- **To do**:
Omit all pictures, then print the entries exactly.

[Entries shown Boundary: Start]

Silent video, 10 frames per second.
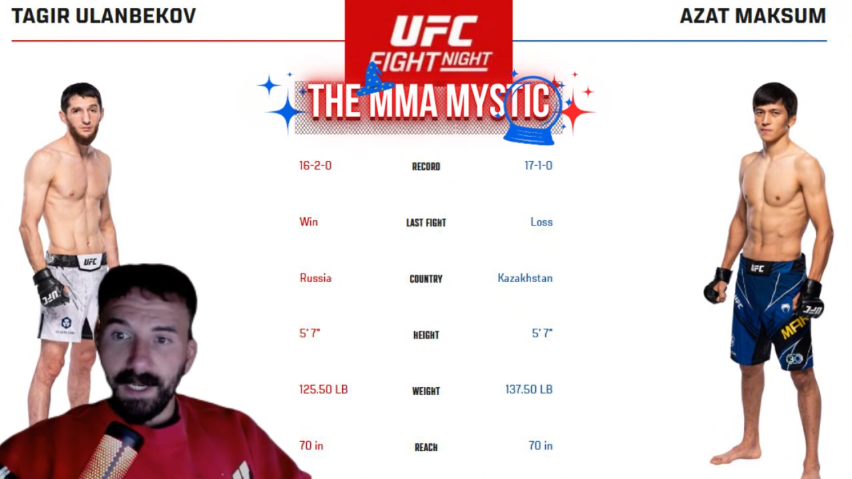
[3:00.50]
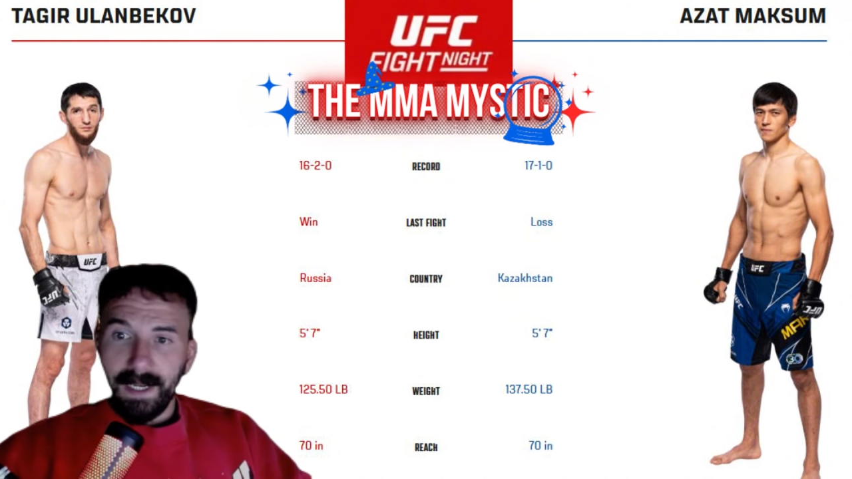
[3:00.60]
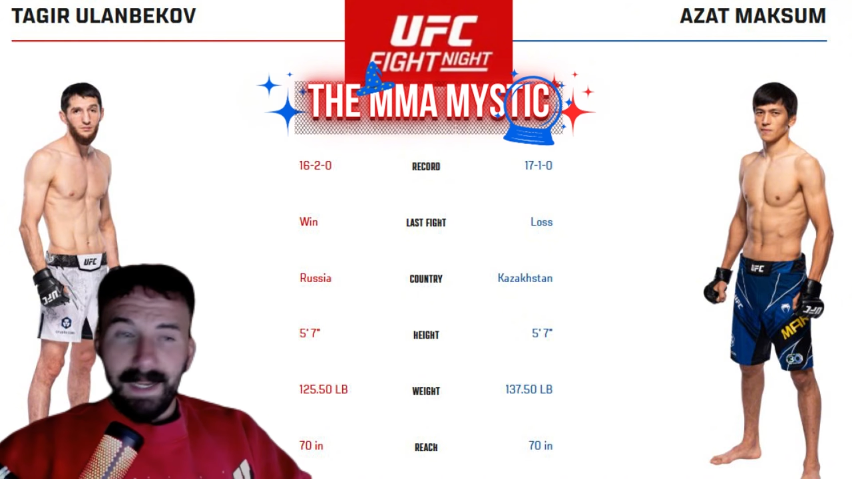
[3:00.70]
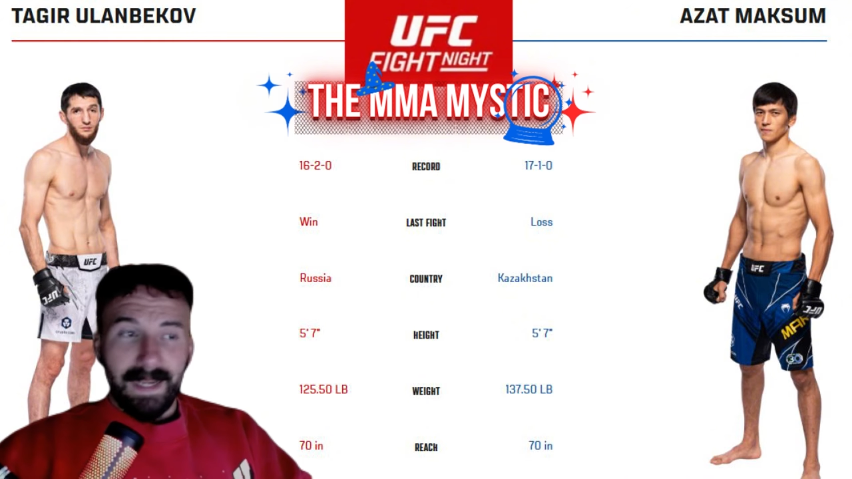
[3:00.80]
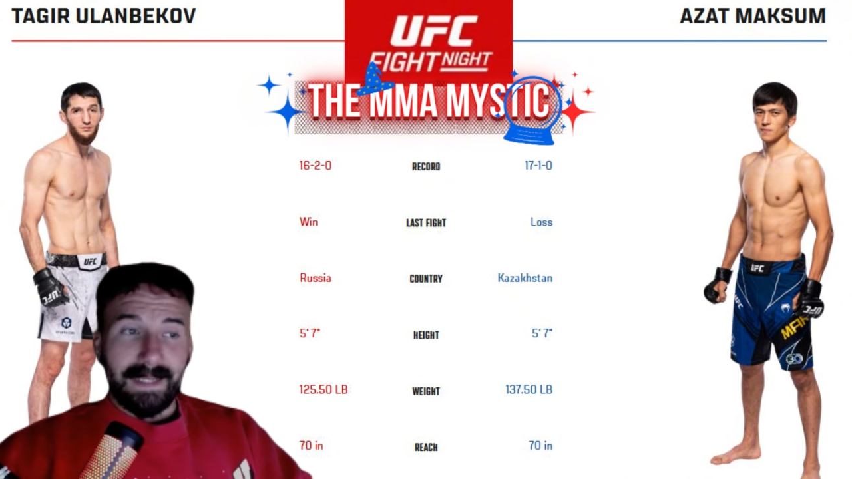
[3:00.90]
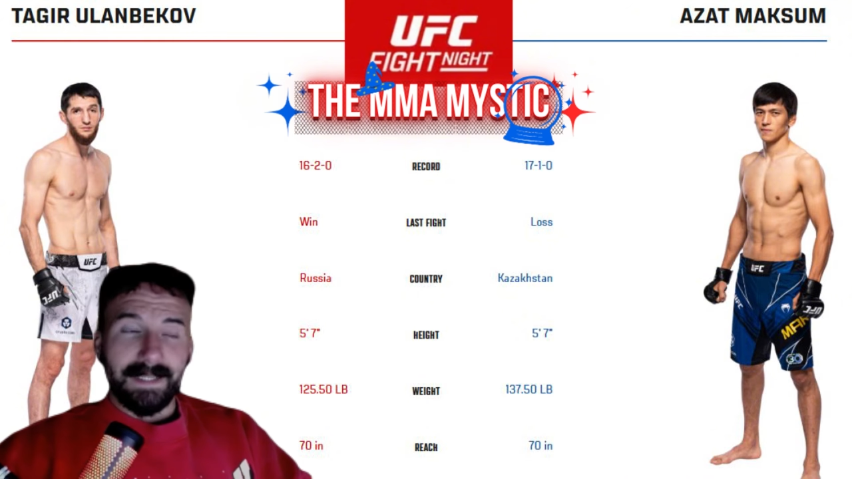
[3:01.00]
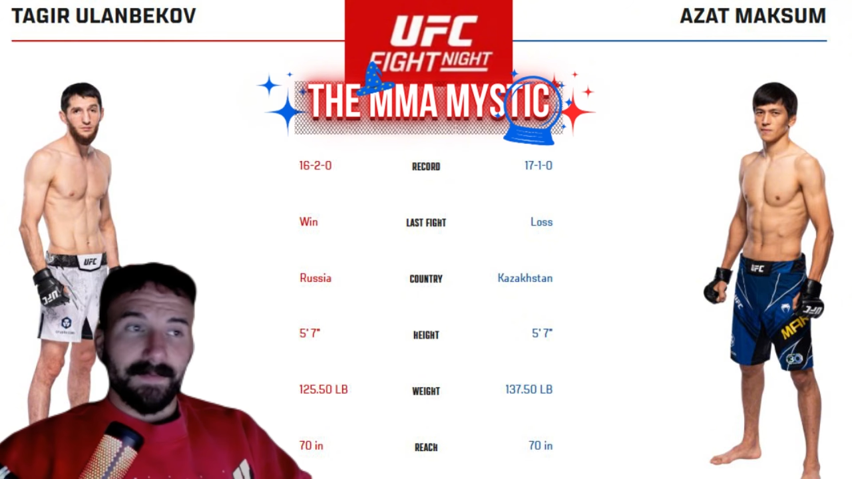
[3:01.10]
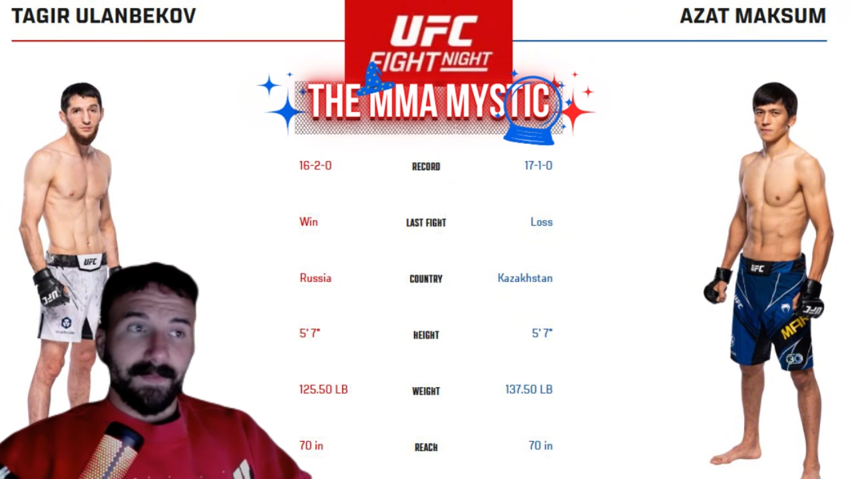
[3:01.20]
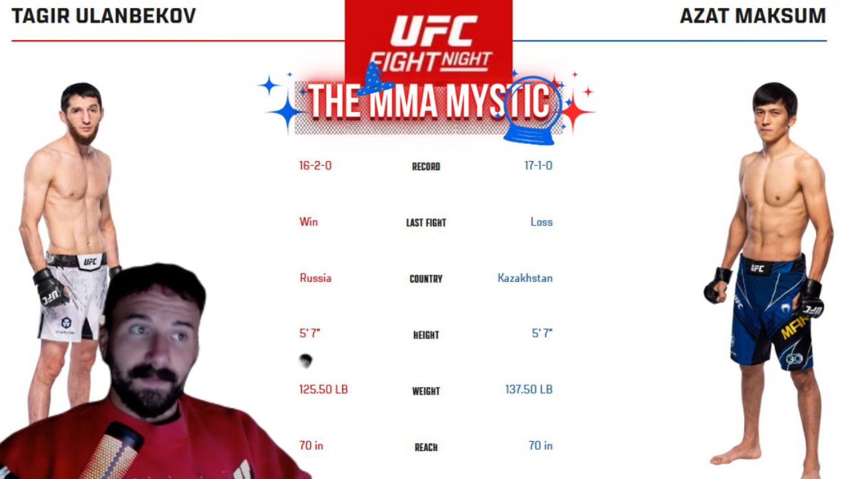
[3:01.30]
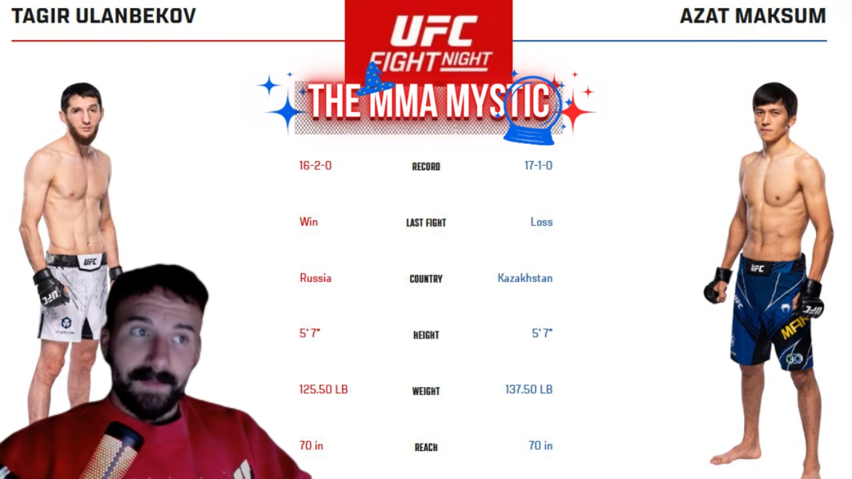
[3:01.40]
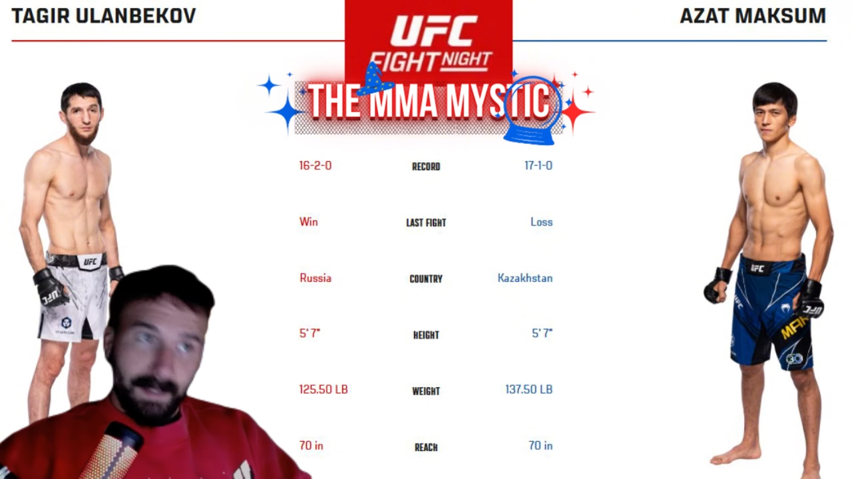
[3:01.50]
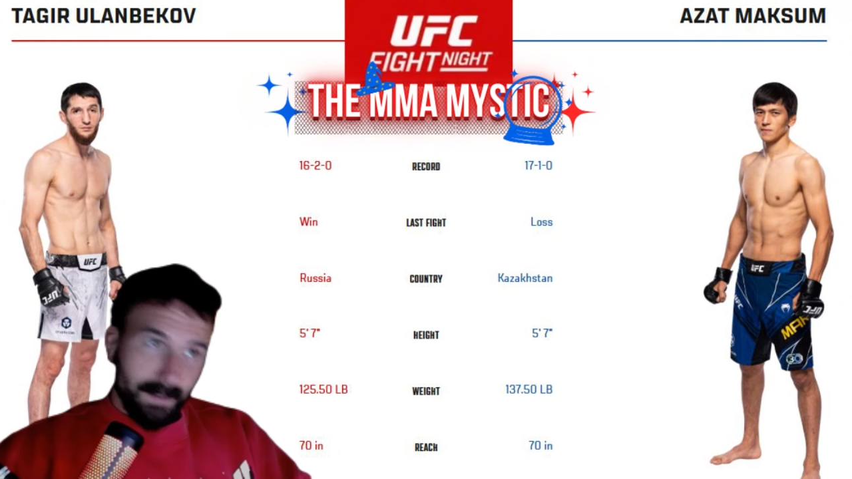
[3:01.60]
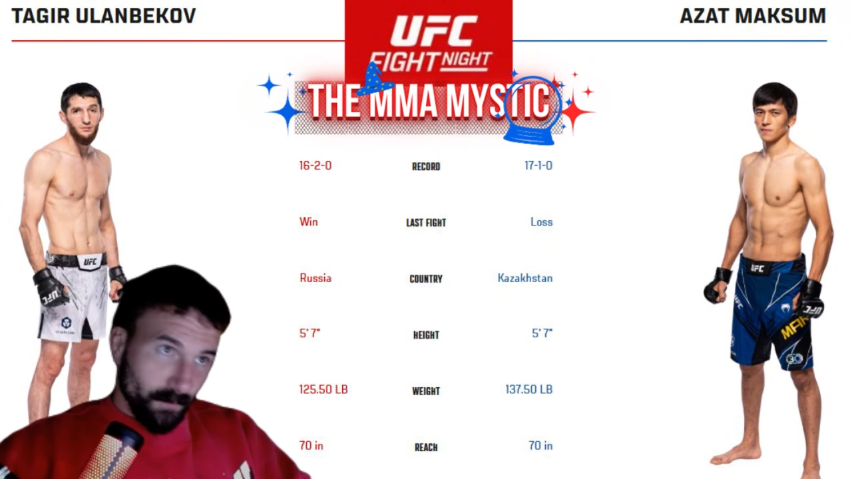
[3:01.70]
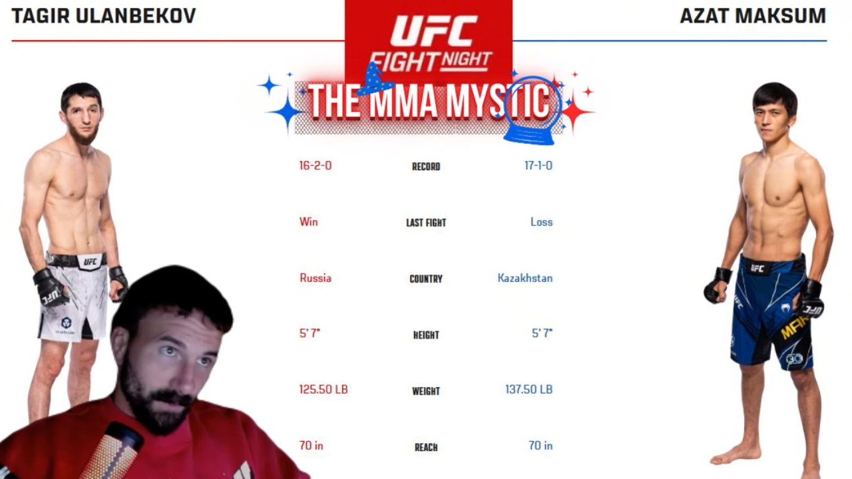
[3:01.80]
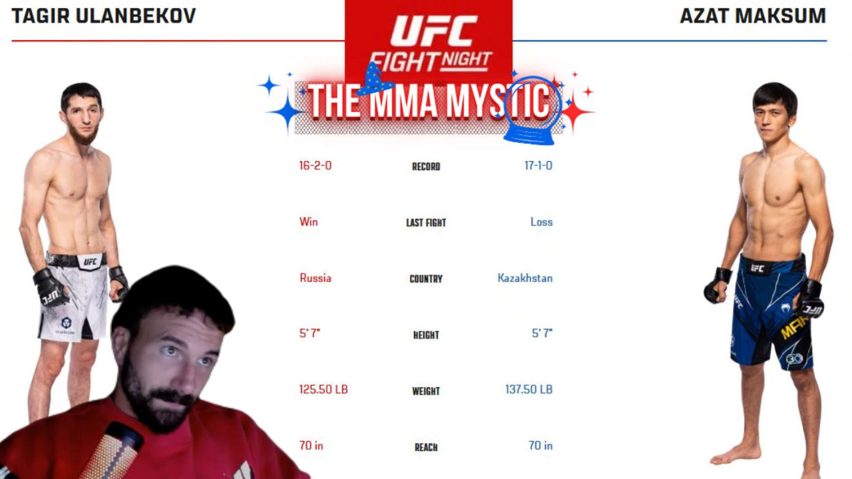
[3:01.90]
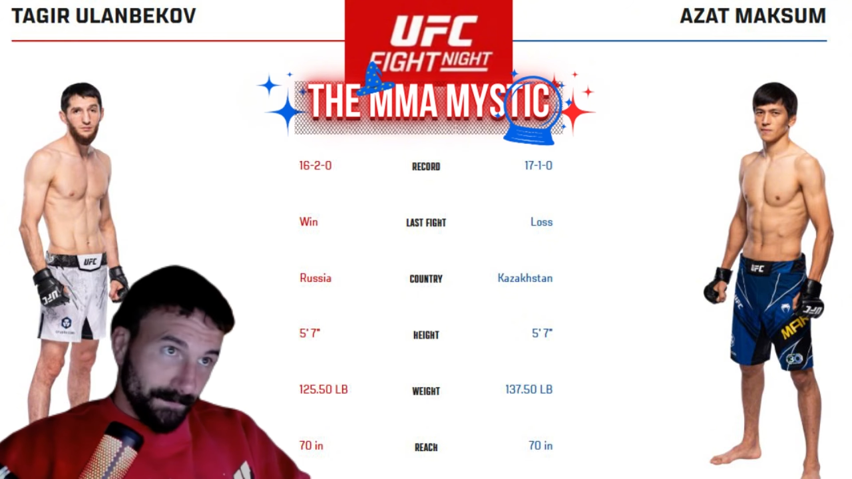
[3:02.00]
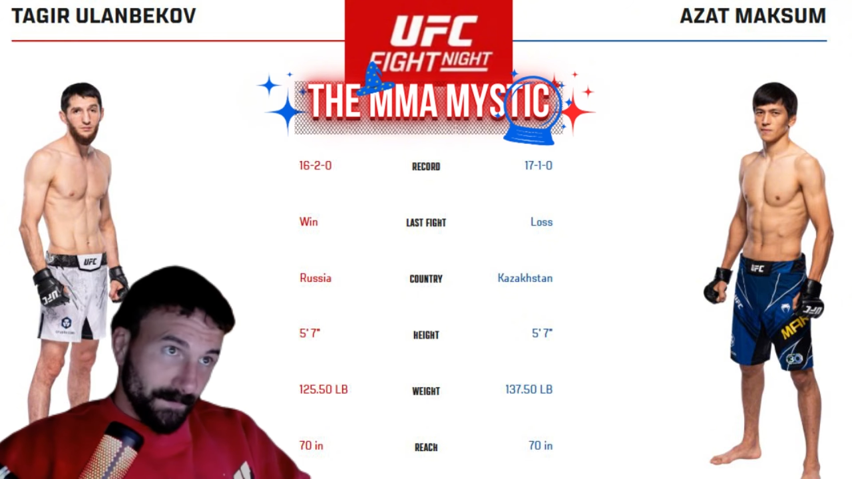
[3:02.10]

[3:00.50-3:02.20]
and he's 15-1.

[Entries shown Boundary: End]

- **Problem solution**:
Silent video, 10 frames per second.
[3:00.50]
[3:00.60]
[3:00.70]
[3:00.80]
[3:00.90]
[3:01.00]
[3:01.10]
[3:01.20]
[3:01.30]
[3:01.40]
[3:01.50]
[3:01.60]
[3:01.70]
[3:01.80]
[3:01.90]
[3:02.00]
[3:02.10]

[3:00.50-3:02.20]
and he's 15-1.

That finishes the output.